‘Forgotten’ Illnesses Now Common in Senior Dogs | Health

Disclosure / Ceva Animal Health

The longer life span of dogs has health consequences, but these can be avoided with proper treatment.

With the advancement of veterinary medicine and the greater care that pets have received over the years, the life expectancy of animals has increased considerably, which is very good. However, this greater longevity also has negative impacts on the health and well-being of pets, especially for dogs.

The aging process is something natural and brings important changes in the functioning of the animal’s organism and also behavioral changes, which affect both the dog and the tutor.

“With dogs living with us longer, we begin to better understand diseases that were not so talked about in the past and that are closely associated with the issue of age”, explains veterinary doctor Nathalia Fleming.

Nathalia says that knowing about the existence of these diseases and that they interfere in the pet’s life helps in prevention policies, leaving tutors more attentive to the problems they will be prepared to seek veterinary help.

Aging with quality of life and well-being is important for animals and for that to happen. it is necessary to understand the importance of a more frequent follow-up to the veterinarian.

Some of the main diseases that affect elderly dogs:

Heart diseases

The type of problem and its intensity can vary according to the size of the animal and are almost always directly related to age. In dogs, the first symptom is a dry cough, followed by tiredness in carrying out simple activities. Cardiac auscultation is part of the consultation with the veterinarian, but it is recommended that from the age of 5, cardiac evaluation is part of the pet’s annual exams.
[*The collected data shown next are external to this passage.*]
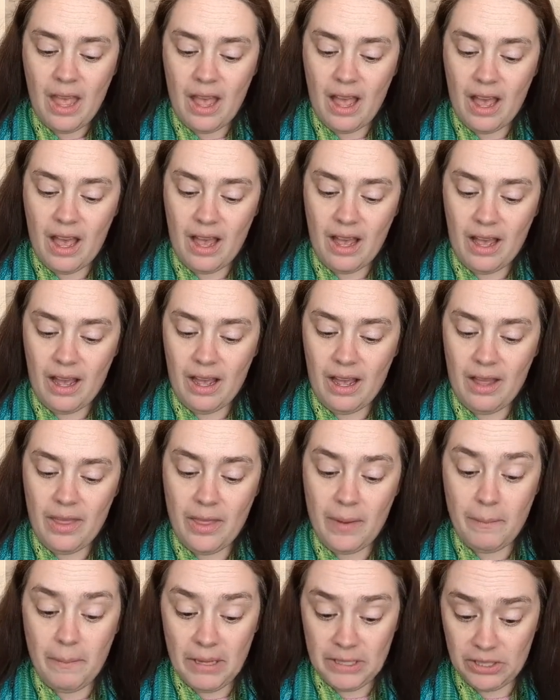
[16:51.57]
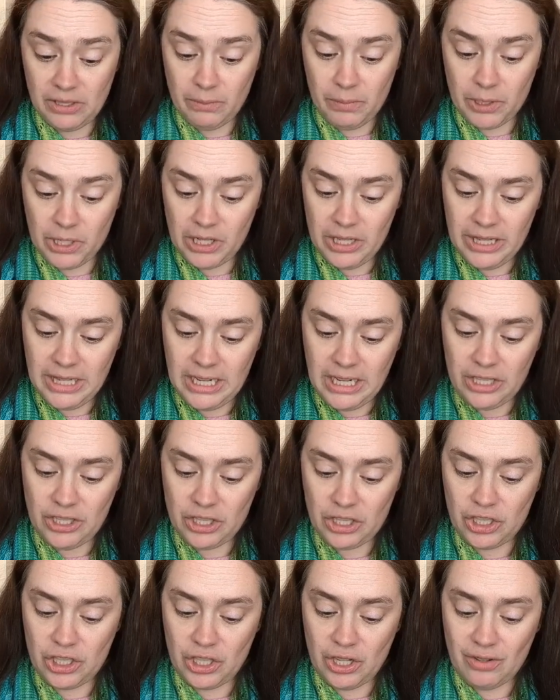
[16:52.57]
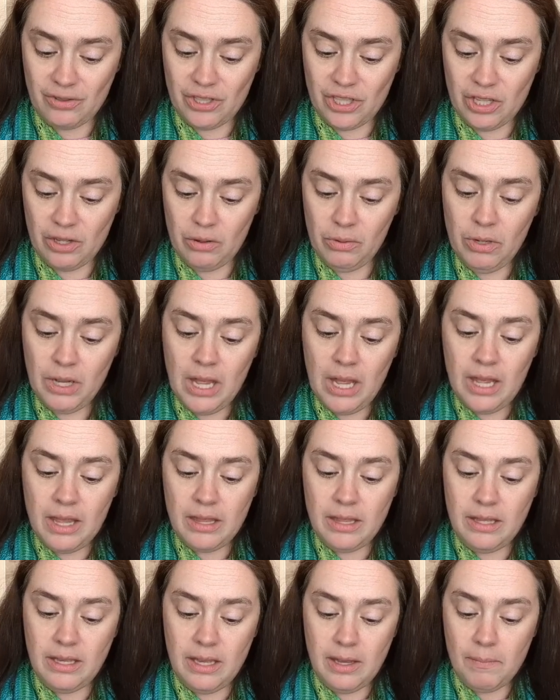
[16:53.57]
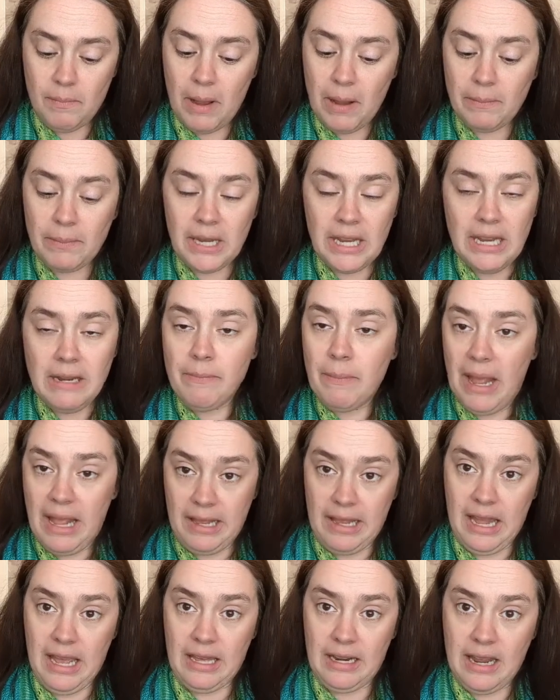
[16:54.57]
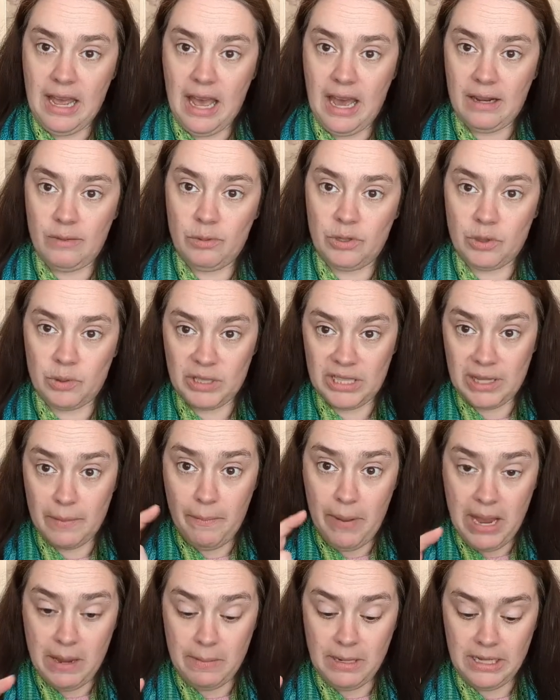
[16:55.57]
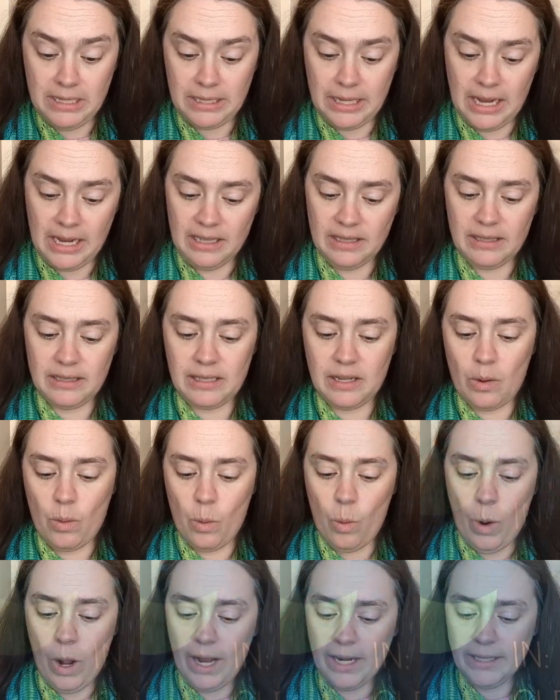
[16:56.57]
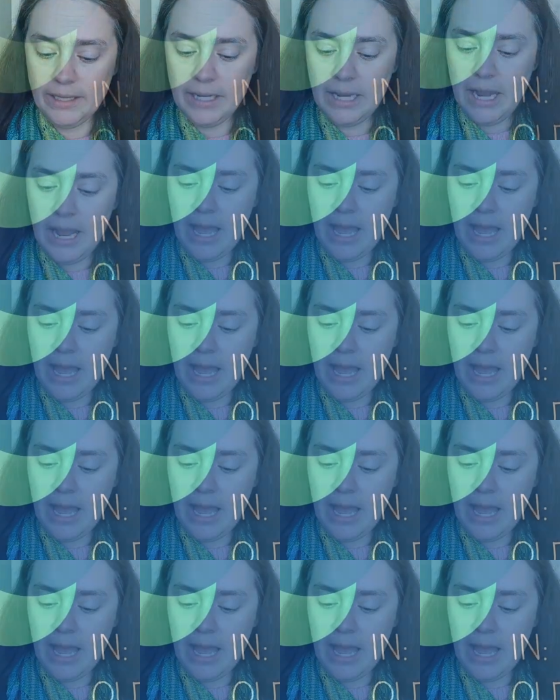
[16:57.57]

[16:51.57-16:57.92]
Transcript: The Musselburgh that I just showed you, the pumpkin bankhead hat, which was the baby-sized one,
An animal with heart disease can have a normal life as long as it is diagnosed early and correctly medicated, with continuous and more frequent monitoring by the veterinarian.

Dental Problems

Just like humans, the better we take care of our teeth, the less problems they will have, and the most common dental problems in elderly pets are the accumulation of tartar, bacterial plaque, periodontal disease and tumors in the mouth region. In addition, some teeth may break or suffer from cavities. In certain cases, teeth need to be extracted.

Brushing the teeth of pets is a procedure that should be done, whenever possible, from a puppy. It is common, with advancing age, that the teeth become more fragile and end up falling out. To prevent major problems, evaluation of the oral cavity and more thorough tartar cleaning may be recommended periodically.


Cataract is the opacification of the lens of the eye, which can occur completely or partially, and is irreversible. It can be related to the natural aging process of the pet or be related to poorly controlled diabetes, malnutrition, trauma and inflammation.

The diagnosis is made by the veterinarian through eye examination and, when detected, it is important to research its origin to treat.

Typically, the condition progresses to blindness in the animal. Although there is already surgery for cataract reversal in pets, it may not be recommended for some patients.

It is possible for the pet to live with the condition without major problems, with some adaptations. Walks should always be on the same path, so that the dog feels safe recognizing the smells, sounds and distances covered. If possible, avoid moving furniture at home, keeping objects always in the same place to prevent the pet from feeling lost or ending up hitting or bumping into furniture. The bed, water and food pot must always remain in the same place, so that the pet can have access to them whenever they need to.

orthopedic problems

With age, joints and cartilage degrade, which promotes joint pain. The most common orthopedic disease in elderly dogs is osteoarthritis, and the main symptoms observed are slower locomotion, difficulties in accessing higher places, resistance to longer walks, lameness and, in some moments of pain, animals can show themselves a little resistant to the touch in the joint area.

The prevention of orthopedic problems starts with a balanced diet, since overweight and obesity greatly influence the early wear of the joints. In addition, regular exercise helps maintain muscle health and relieve joint strain. A good option for pets that already suffer from some joint discomfort can be the use of the hydrotreadmill, which relieves contact with the ground and accelerates joint rehabilitation.

In some cases, the veterinarian may prescribe specific medications to reduce pain and food supplements that help in collagen replacement and joint protection.


Tumors (the famous “balls”) in dogs can be the first signs of cancer, especially in elderly dogs. Enlarged lymph nodes and the presence of lumps on the neck, armpits and back of the animal, and wounds that do not heal are warning signs.

In other cases, such as lymphomas and leukemias, the first signs can be seen in routine blood tests.

Cases of cancer in pets have grown more and more in recent years, especially in elderly dogs, and, as in humans, early detection brings greater chances of cure. The specific treatment is determined by the veterinarian and involves the type of cancer, its location and the animal’s general condition. In some cases, surgery to remove the tumor and chemotherapy is recommended, in others only surgery or chemotherapy is necessary.